Copy out nothing but the lines from the one holding "[0:01.60-0:02.40]" through the end of the entries below, exactly as written and without the pictures.
Input data: Begin
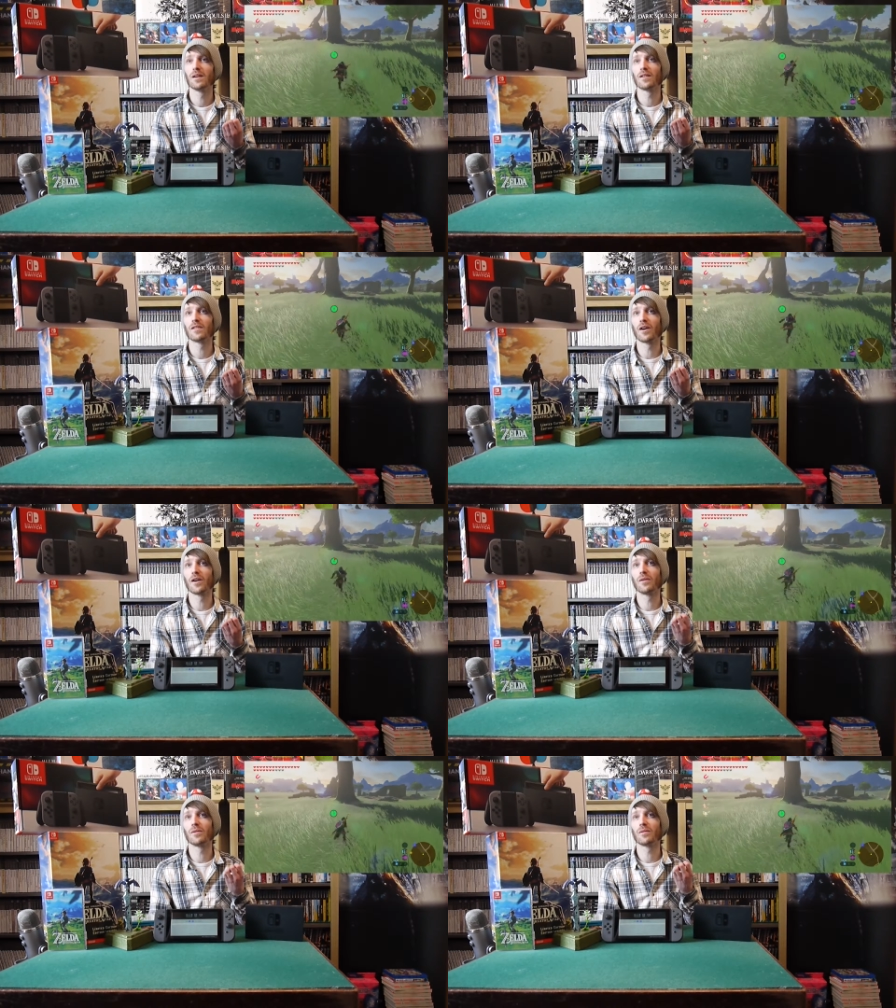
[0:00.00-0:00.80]

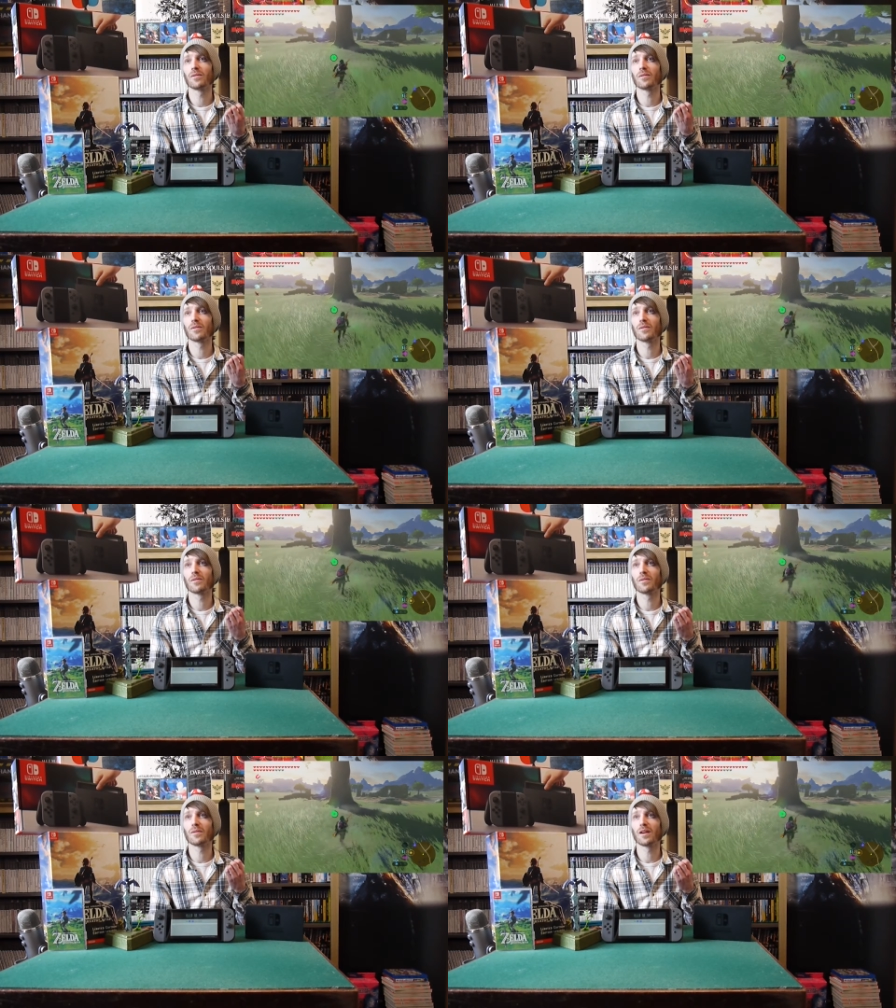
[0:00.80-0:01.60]
So
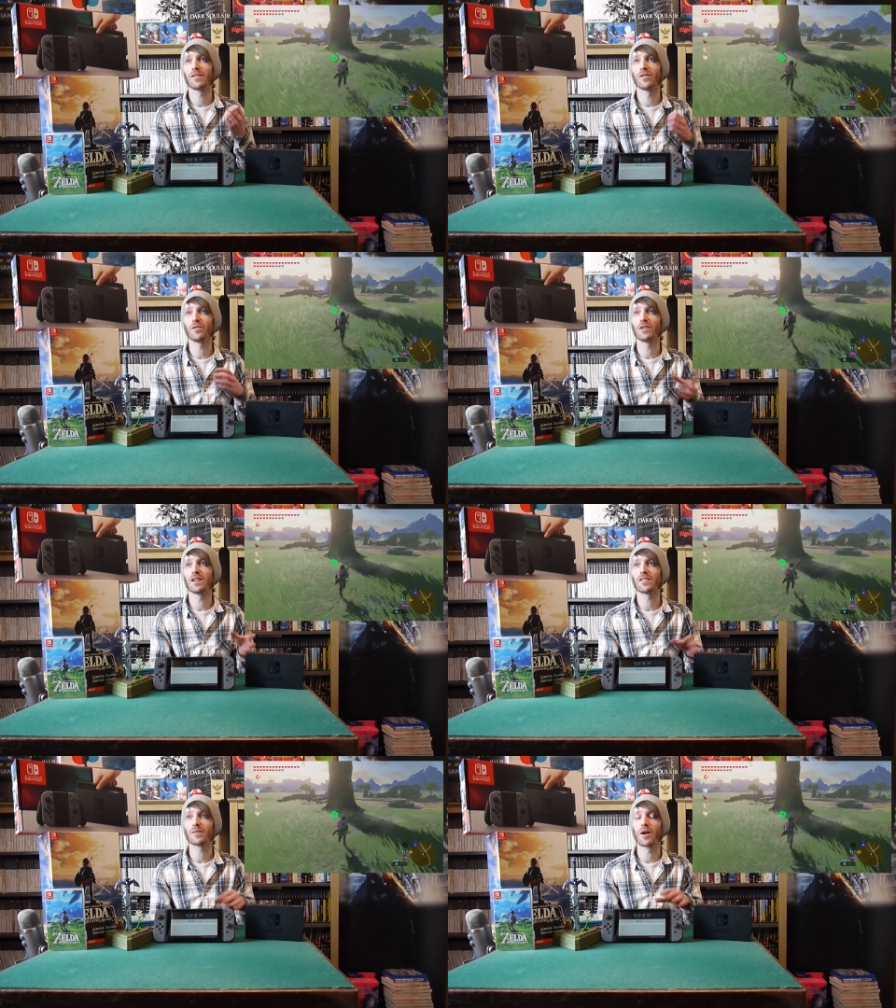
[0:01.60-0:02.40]
it's not
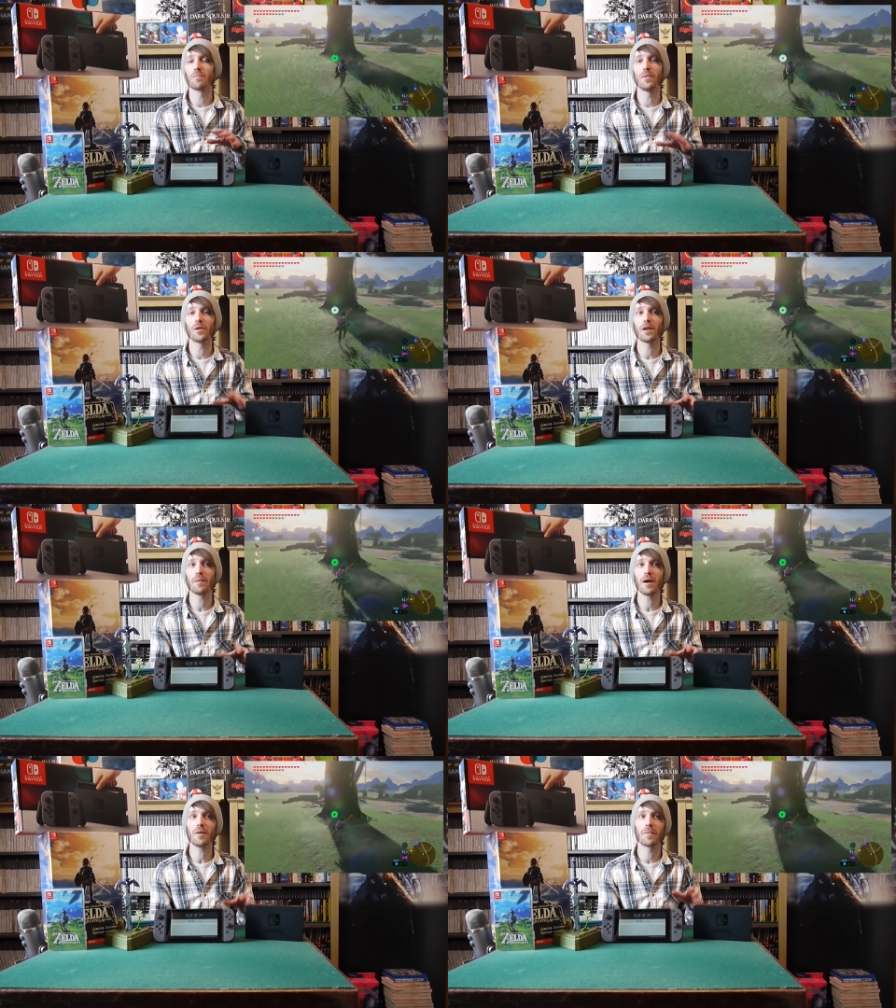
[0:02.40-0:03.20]
really something I'm bothered
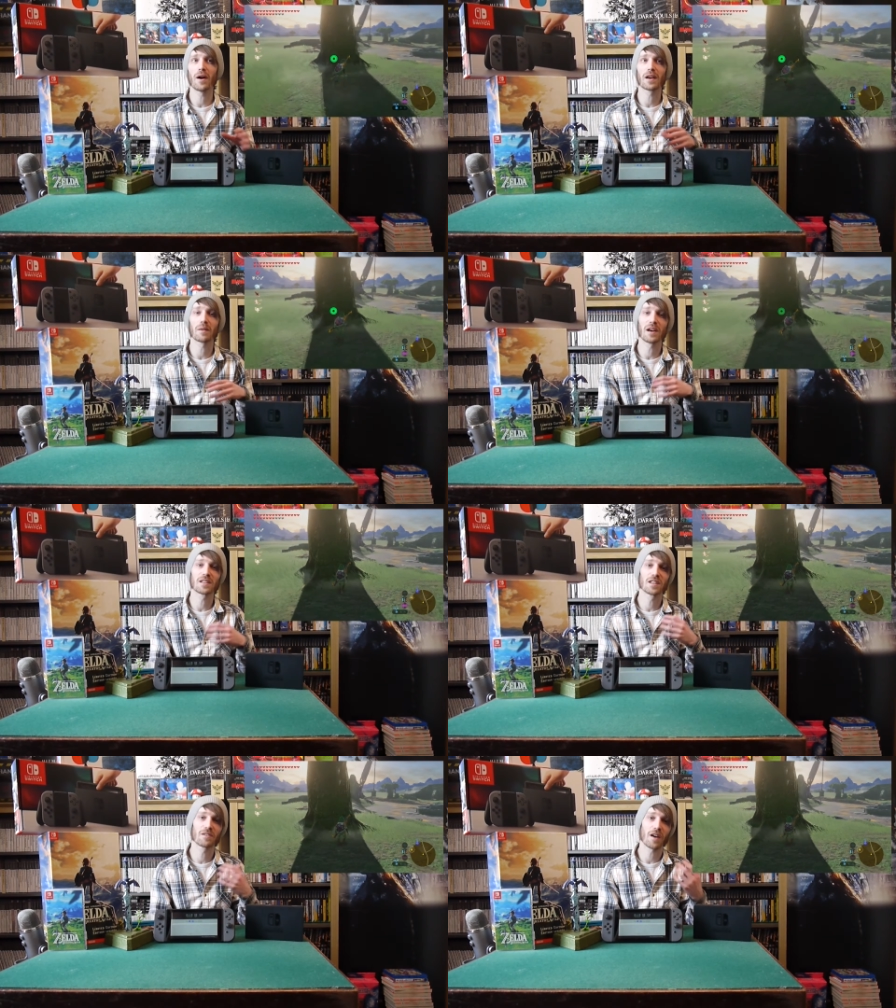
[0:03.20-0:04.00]
about, but I can
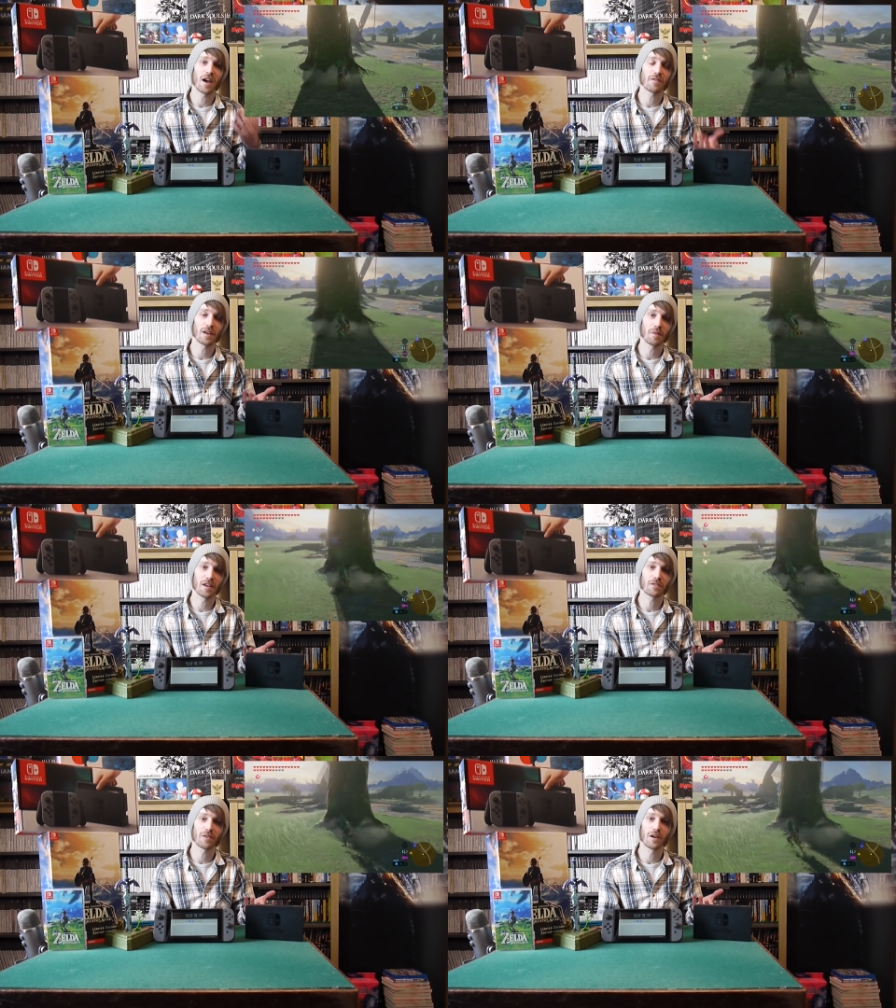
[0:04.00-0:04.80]
imagine if I have any
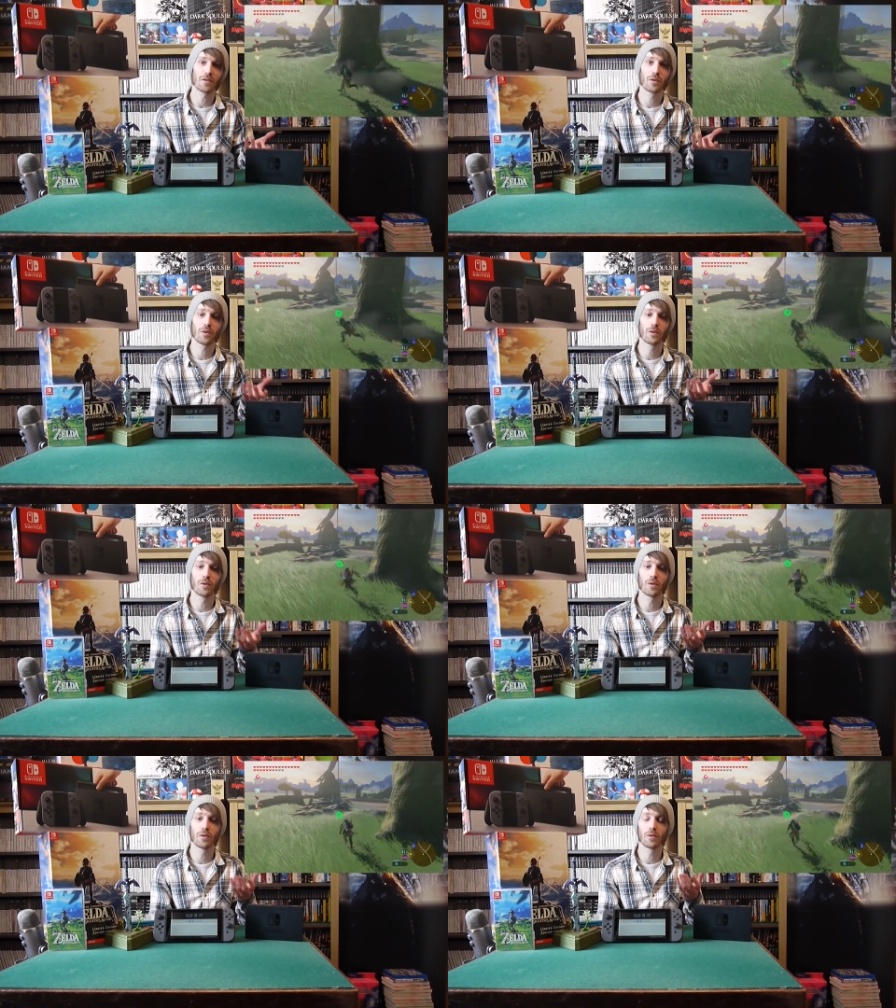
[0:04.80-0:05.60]
mates around
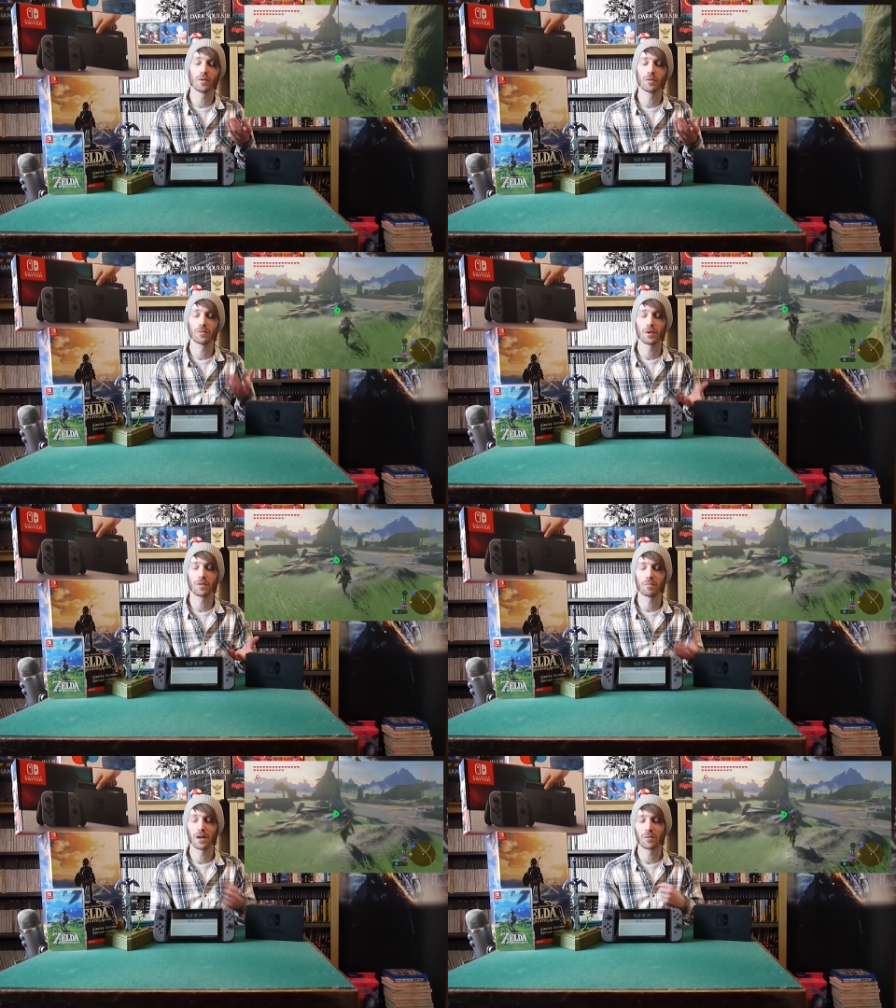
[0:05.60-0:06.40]
or
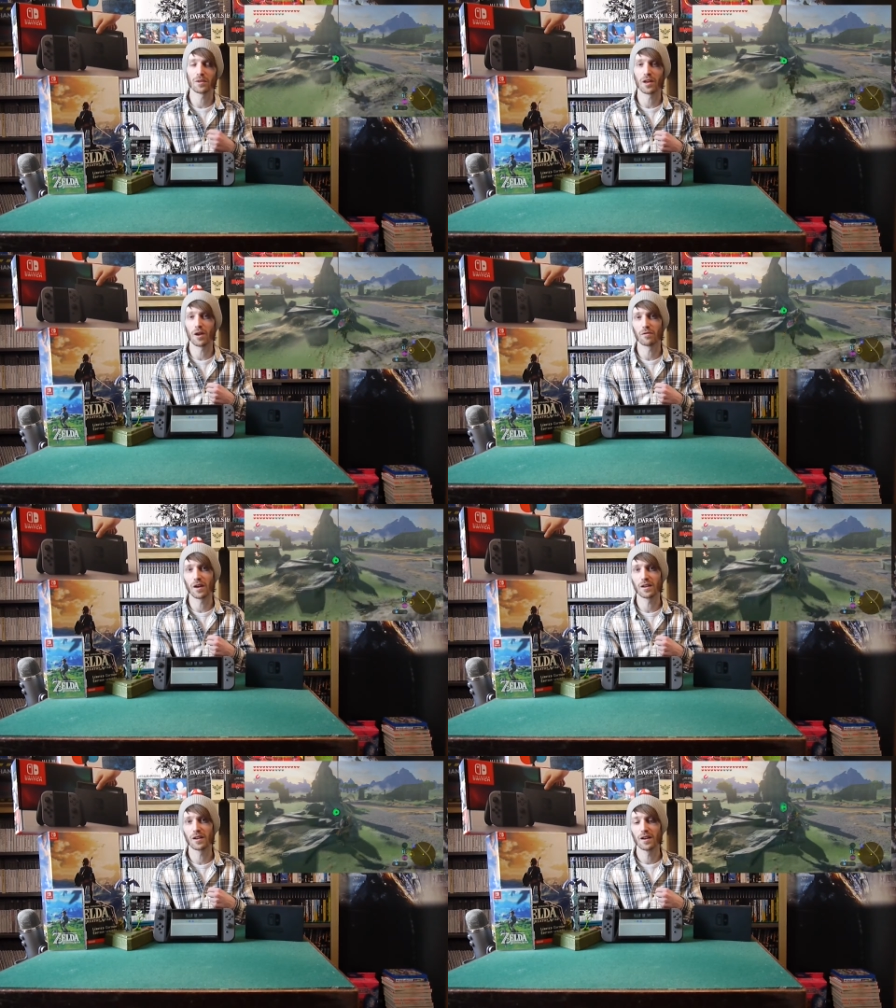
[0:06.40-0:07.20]
with playing with the
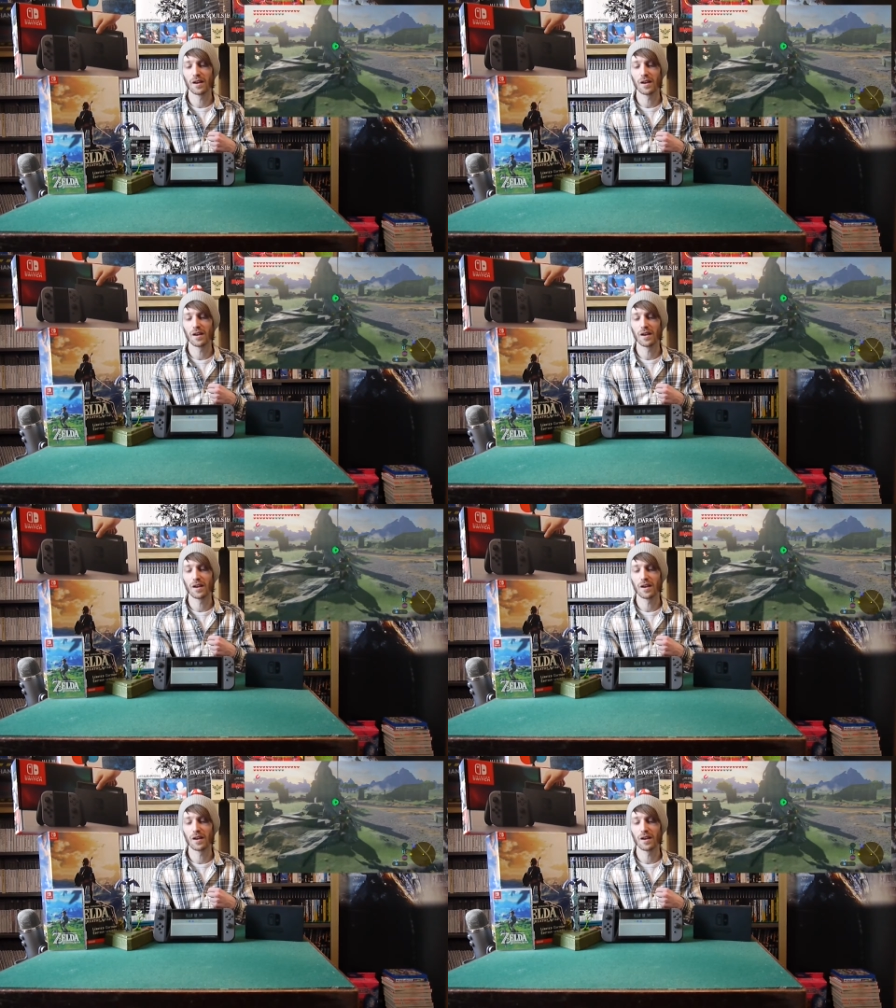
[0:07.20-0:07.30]
girlfriend,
Input data: End
**Problem solution:**
[0:01.60-0:02.40]
it's not
[0:02.40-0:03.20]
really something I'm bothered
[0:03.20-0:04.00]
about, but I can
[0:04.00-0:04.80]
imagine if I have any
[0:04.80-0:05.60]
mates around
[0:05.60-0:06.40]
or
[0:06.40-0:07.20]
with playing with the
[0:07.20-0:07.30]
girlfriend,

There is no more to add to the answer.